Advanced Tutorial - Inverted TF-IDF Index - Hazelcast Jet Reference Manual

In this tutorial we'll explore what the DAG model offers beyond the simple cascade of computing steps. Our DAG will feature splits, joins, broadcast, and prioritized edges. We'll access data from the file system and show a simple technique to distribute file reading across Jet members. Several vertices we use can't be implemented in terms of out-of-the-box processors, so we'll also show you how to implement your own with minimum boilerplate.

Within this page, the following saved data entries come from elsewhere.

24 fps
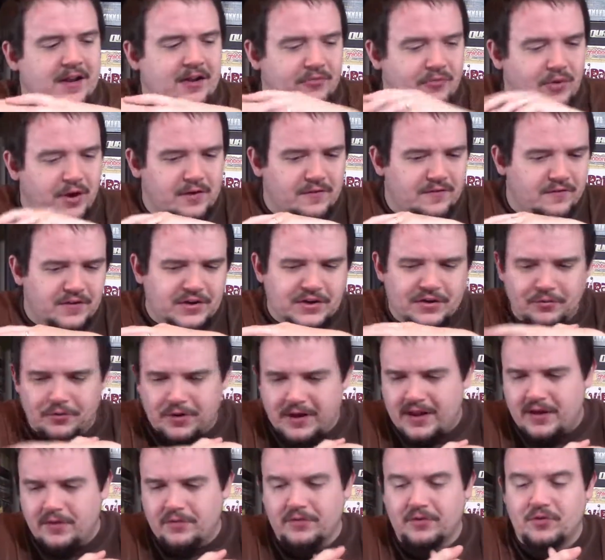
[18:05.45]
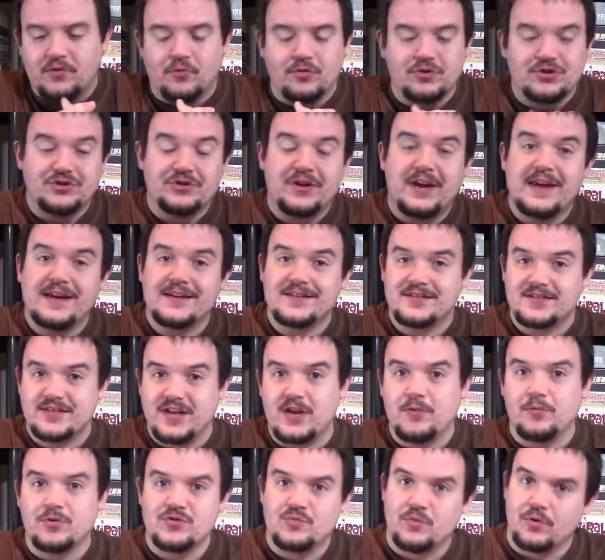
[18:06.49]
trying to figure it out. And of course, you can't
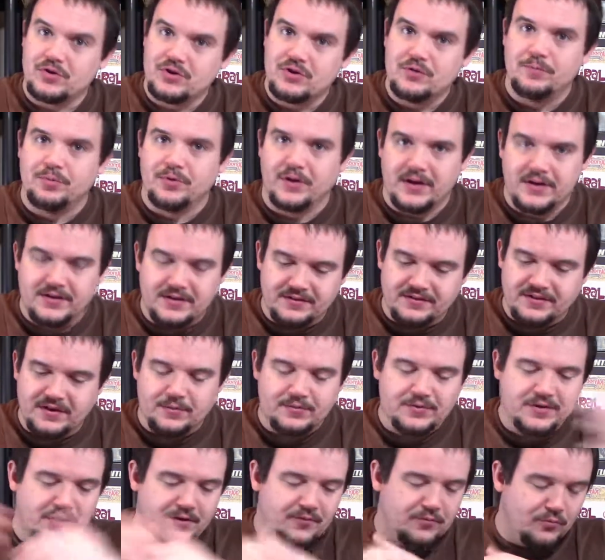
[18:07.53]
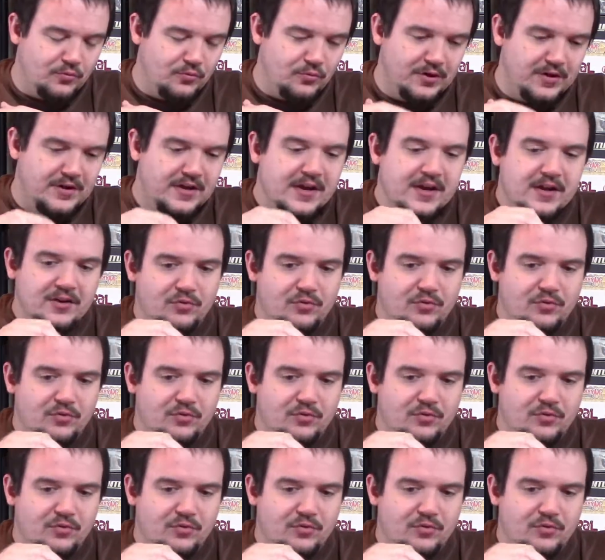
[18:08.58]
say which one you played because that would kind of ruin it.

The full code is available at the hazelcast-jet-code-samples repository:

TfIdfJdkStreams.java

TfIdf.java

Let us first introduce the problem. The inverted index is a basic data structure in the domain of full-text search. First used in the 1950s, it is still at the core of modern information retrieval systems such as Lucene. The goal is to be able to quickly find the documents that contain a given set of search terms, and to sort them by relevance. To understand it we'll need to throw in some terminology...

A document is treated as a list of words that has a unique ID. It is useful to define the notion of a document index which maps each document ID to the list of words it contains. We won't build this index; it's just for the sake of explanation.
The inverted index is the inverse of the document index: it maps each word to the list of documents that contain it. This is the fundamental building block in our search algorithm: it will allow us to find in O(1) time all documents relevant to a search term.
In the inverted index, each entry in the list is assigned a TF-IDF score which quantifies how relevant the document is to the search request.
- Let DF (document frequency) be the length of the list: the number of documents that contain the word.
- Let D be the total number of documents that were indexed.
- IDF (inverse document frequency) is equal to log(D/DF).
- TF (term frequency) is the number of occurrences of the word in the document.
- TF-IDF score is simply the product of TF * IDF.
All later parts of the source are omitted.